Growing food in her own garden has helped Badgley in her research. “It’s given me a sense of how feasible it is to grow food for yourself and also to have a diet over the year based on what’s seasonally available” says Badgley. “It tastes good, it’s healthy, and I know how it was grown.”

“Seasonal eating is pretty simple,” she says. Badgley planned ahead by storing vegetables like onions, potatoes, and winter squash and is now looking forward to the fresh fruits and vegetables she can harvest this summer.

She is inspired by her own farming, but Badgley is especially driven by observing the state of our current food landscape. The existing subsidy system, for example, “encourages overproduction of the grains and of the milk, and that drives the prices down,” she says. This means that, at least in the livestock business, the larger corporations end up on top and unfortunately these tend to be confined animal feeding operations (CAFOs).

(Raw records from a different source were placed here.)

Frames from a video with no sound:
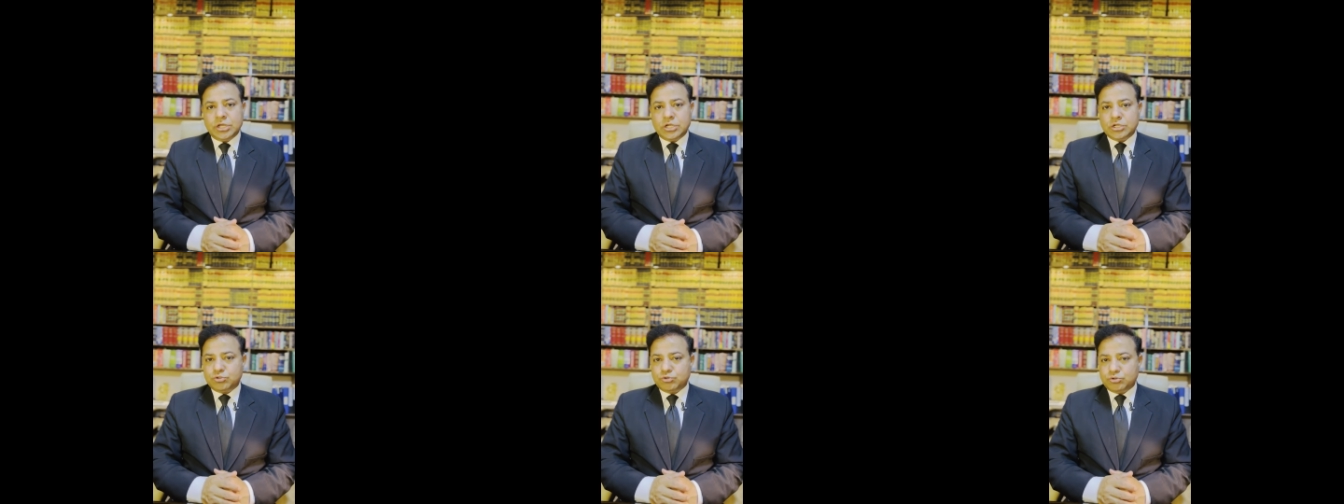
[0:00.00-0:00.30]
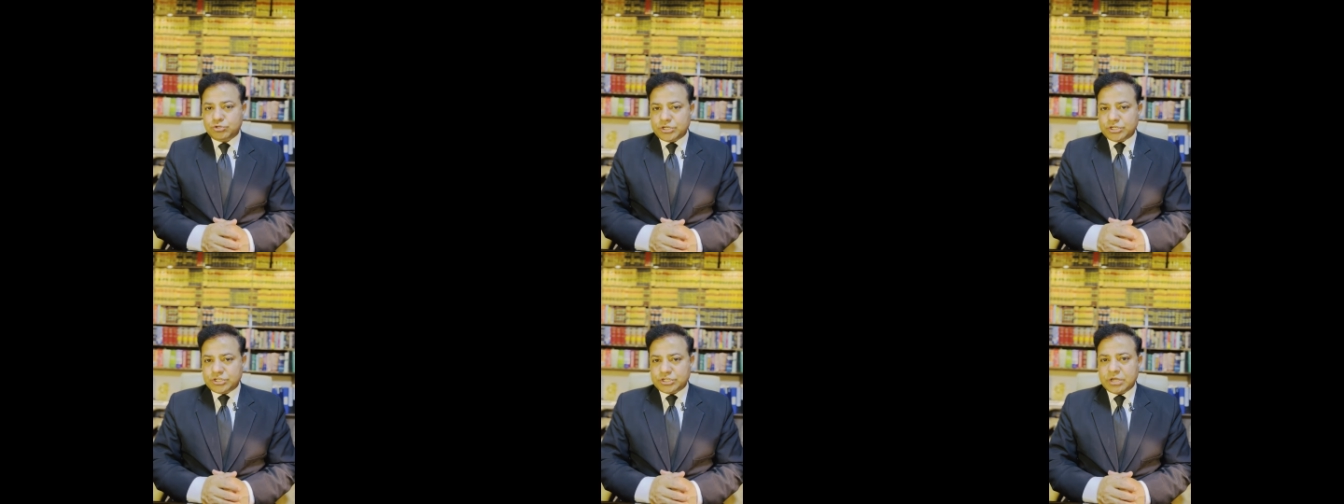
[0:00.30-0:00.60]
to
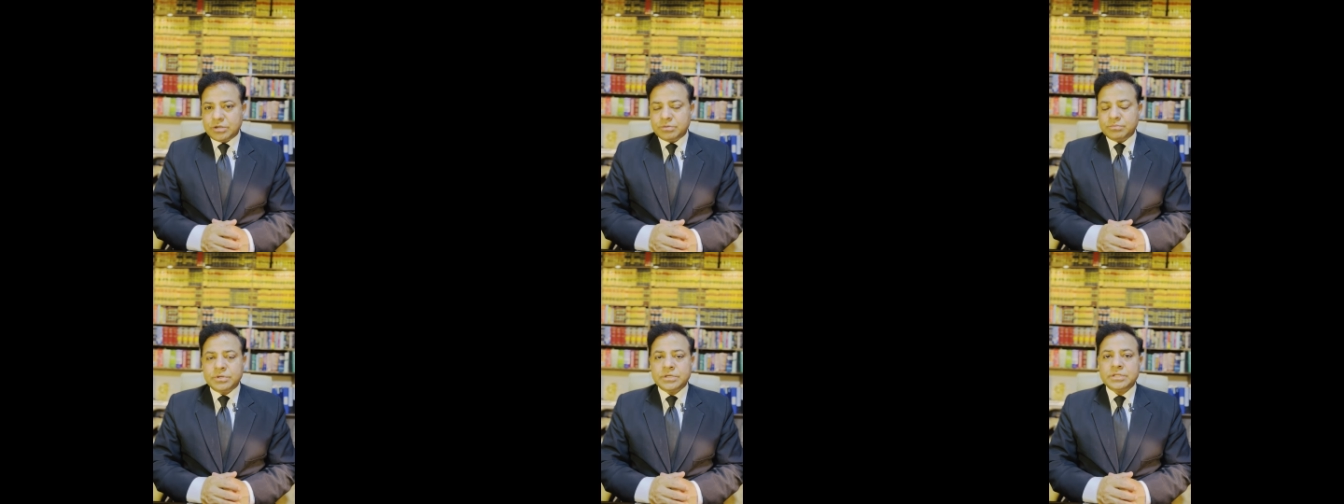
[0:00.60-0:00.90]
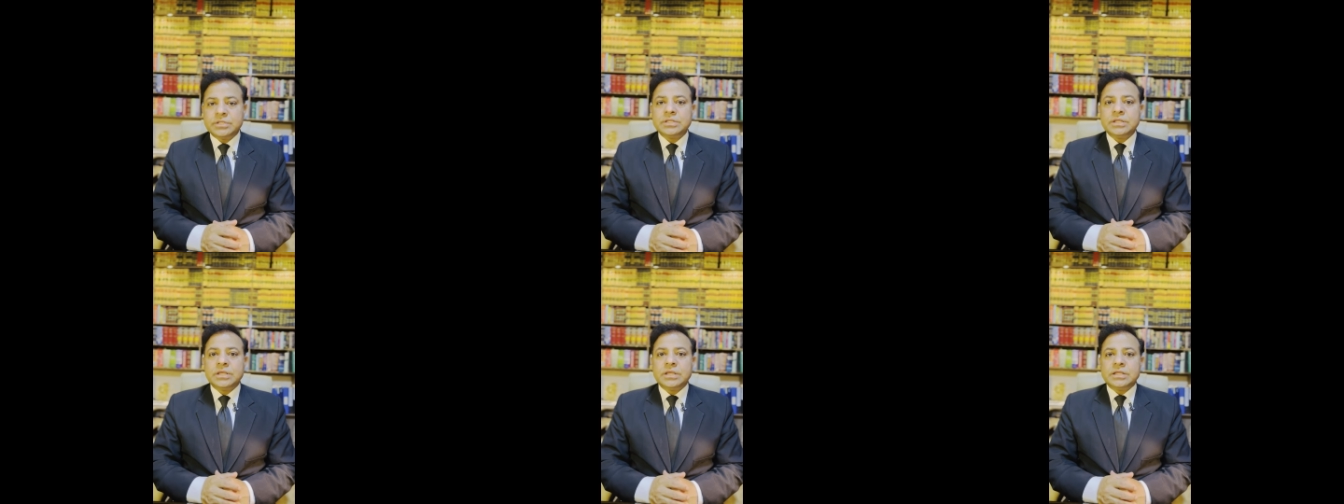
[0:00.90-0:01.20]

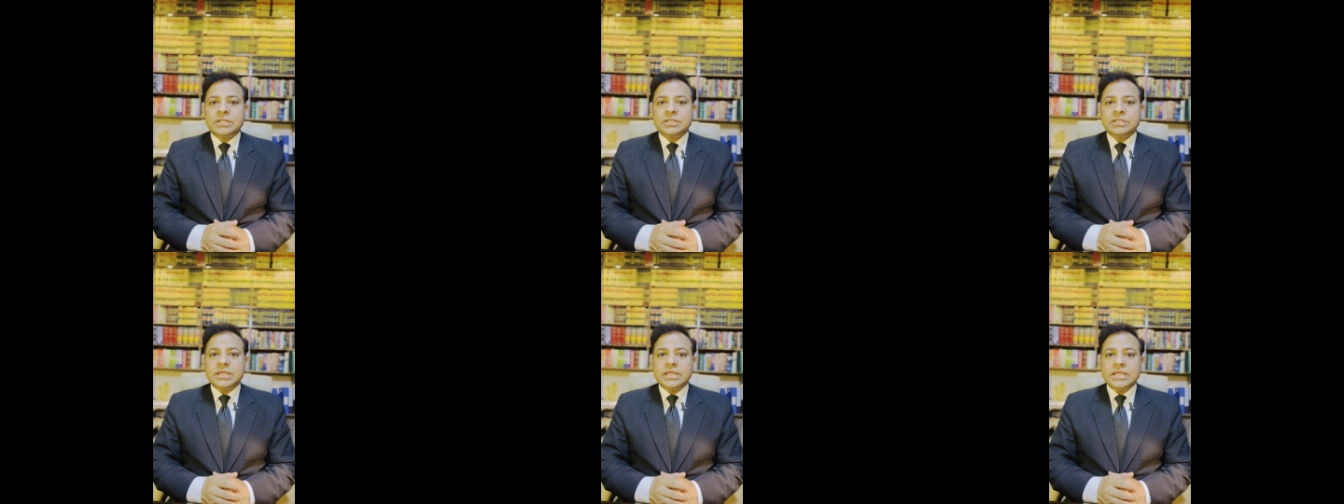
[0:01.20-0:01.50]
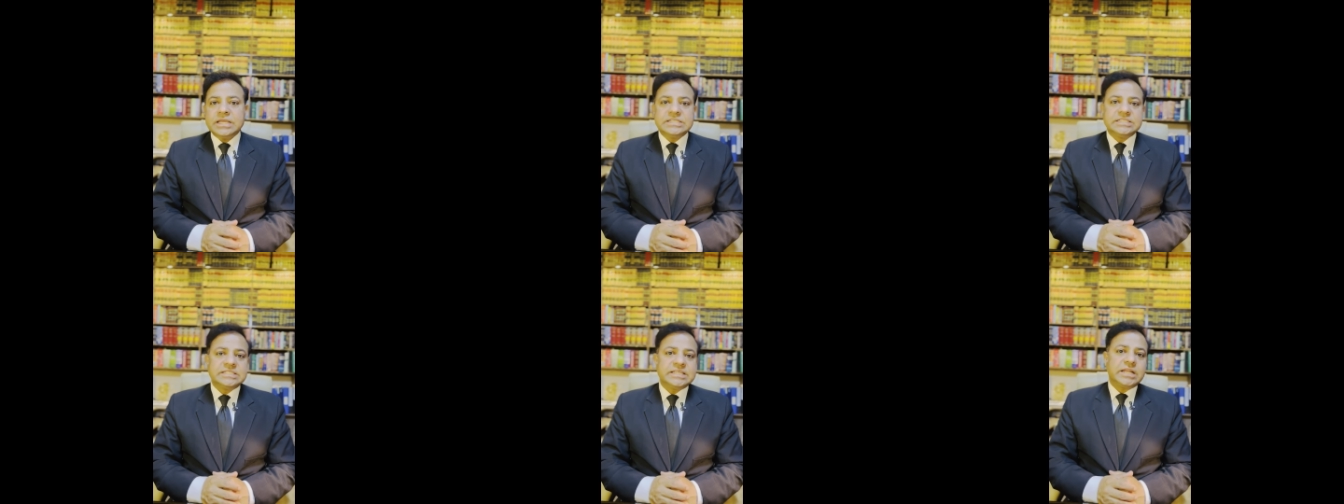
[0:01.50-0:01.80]
determine the
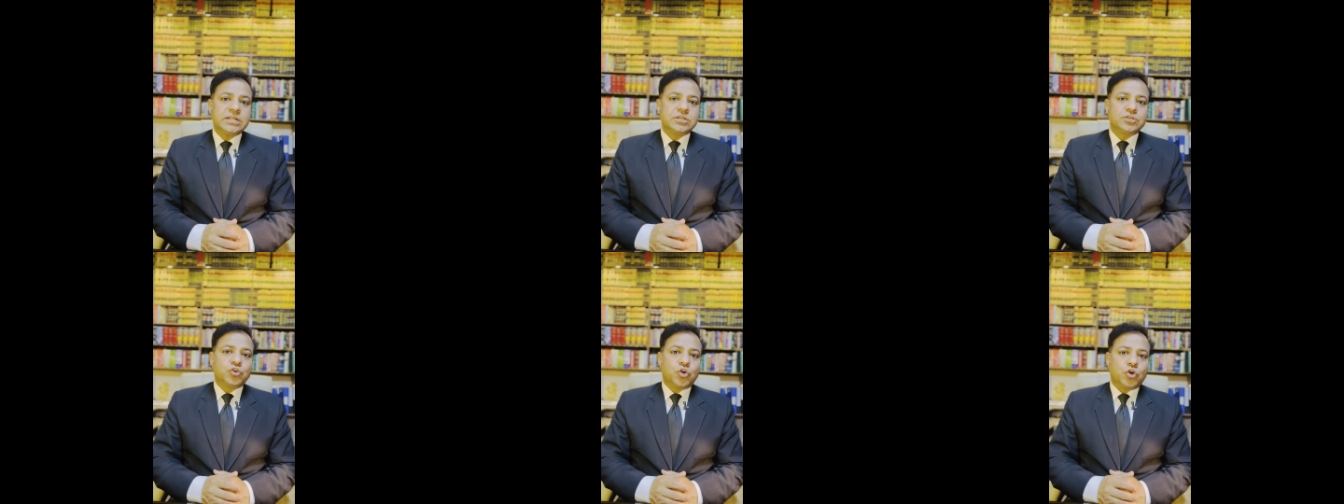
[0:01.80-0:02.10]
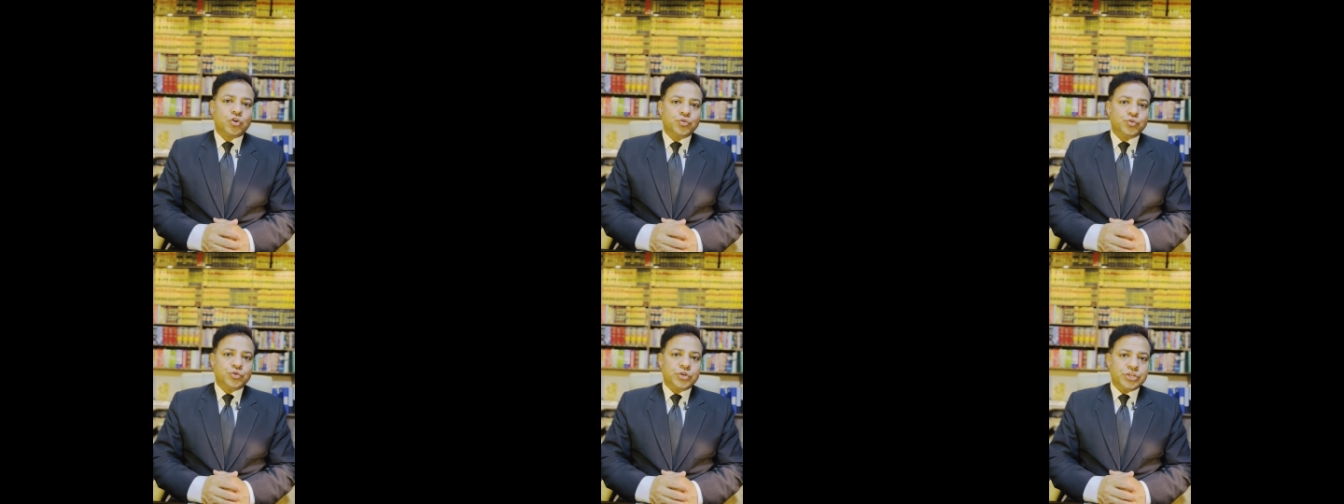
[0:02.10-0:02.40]
exact
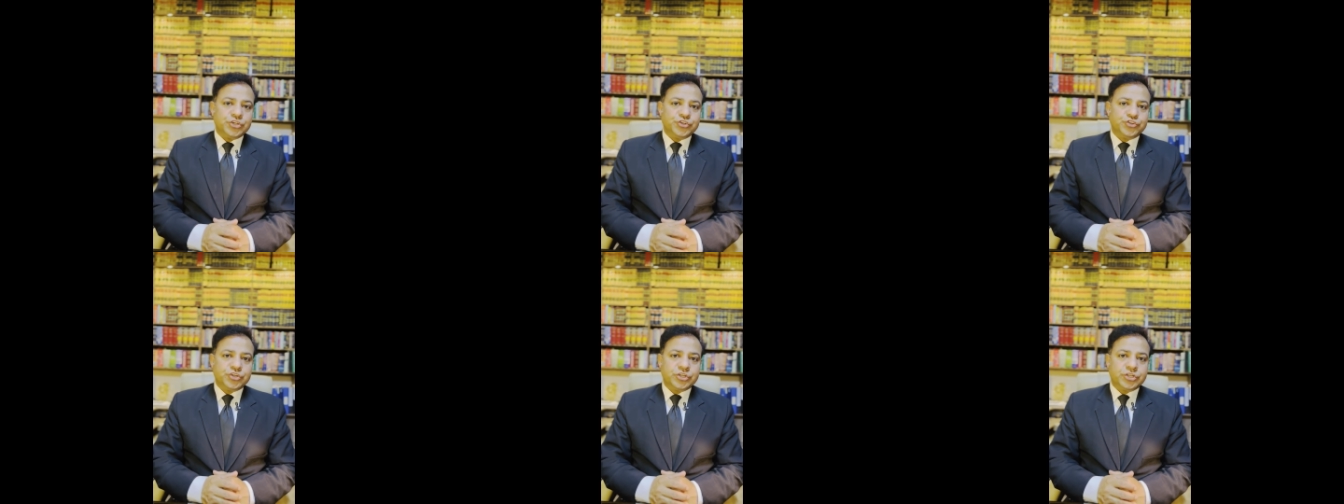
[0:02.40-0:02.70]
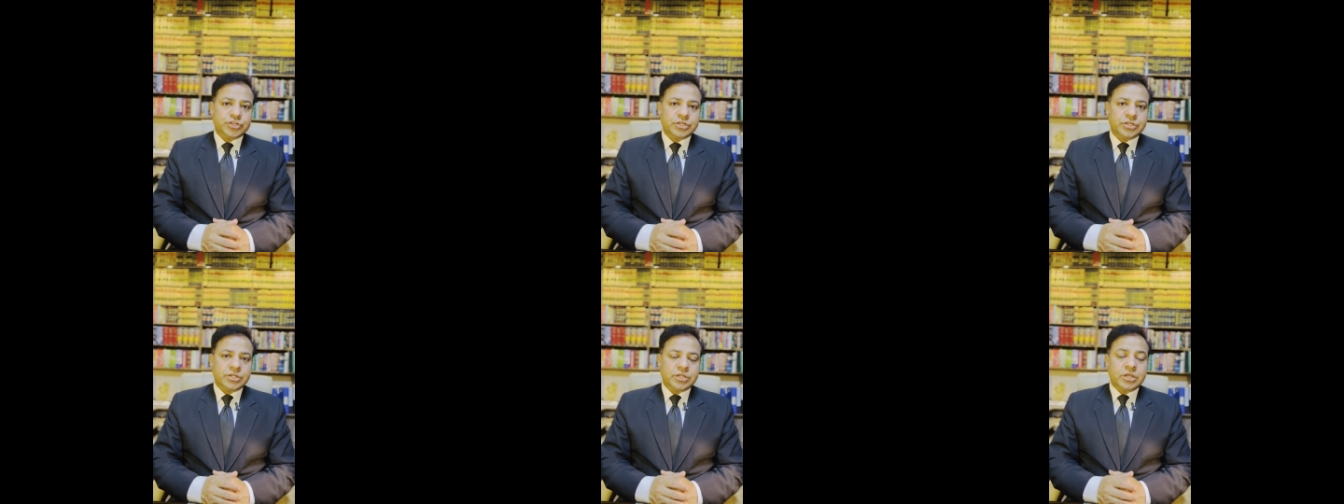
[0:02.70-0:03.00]

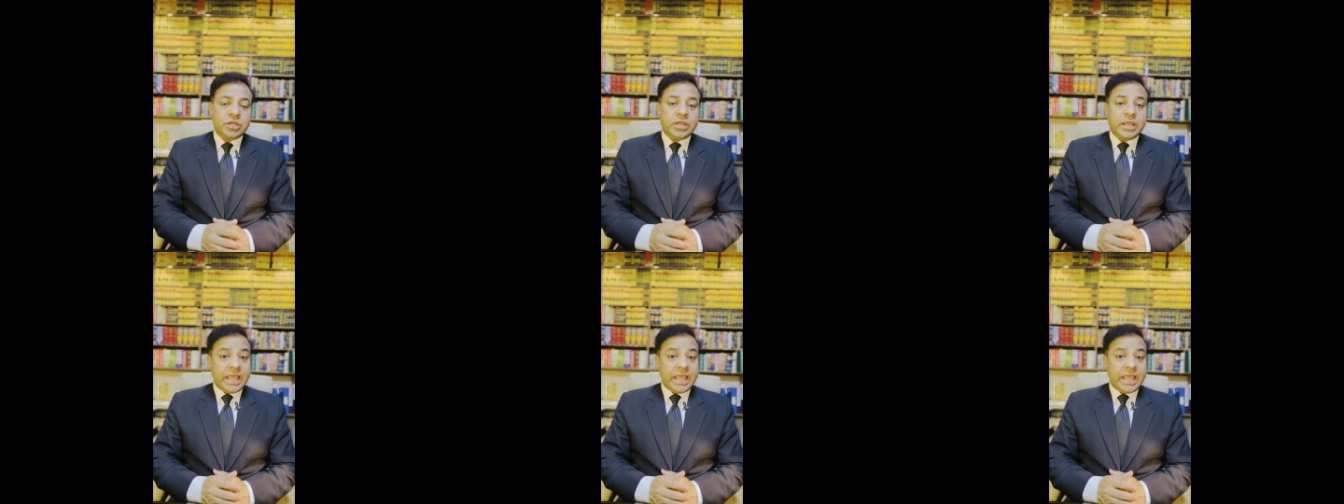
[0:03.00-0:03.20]
connotation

Beside the moral concerns of the confinement of animals, there are other costs associated with the practice. According to Badgley, the food that we get from these operations is not as cheap as it seems. “A lot of its costs are not paid at the checkout counter. They’re paid in our health system and environmental clean up and other kinds of long-term environmental damage,” she says. This could mean that the organic food that we deem to be “so expensive” may in fact be cheaper than the mass produced food we see at Wal-mart.

She is currently trying to combat these issues through a campus-wide program called The Sustainable Food Initiative. Along with a group of other faculty on campus, Badgley is fostering interest in the sustainable food system at an academic level to transform the way we think about food intellectually and further promote leadership in the field. The program has already hired four faculty members toward this goal.

As Badgley continues hiring faculty and writing about sustainability she hopes to create a new and growing dialogue about the possibilities for sustainable agriculture. “Species and ecosystems around the world are being devastated by our current industrial system of agriculture,” she says. But she intends for those dust-caked and starving cows to be the last memories she has of our broken food system as she continues her long career toward sustainability.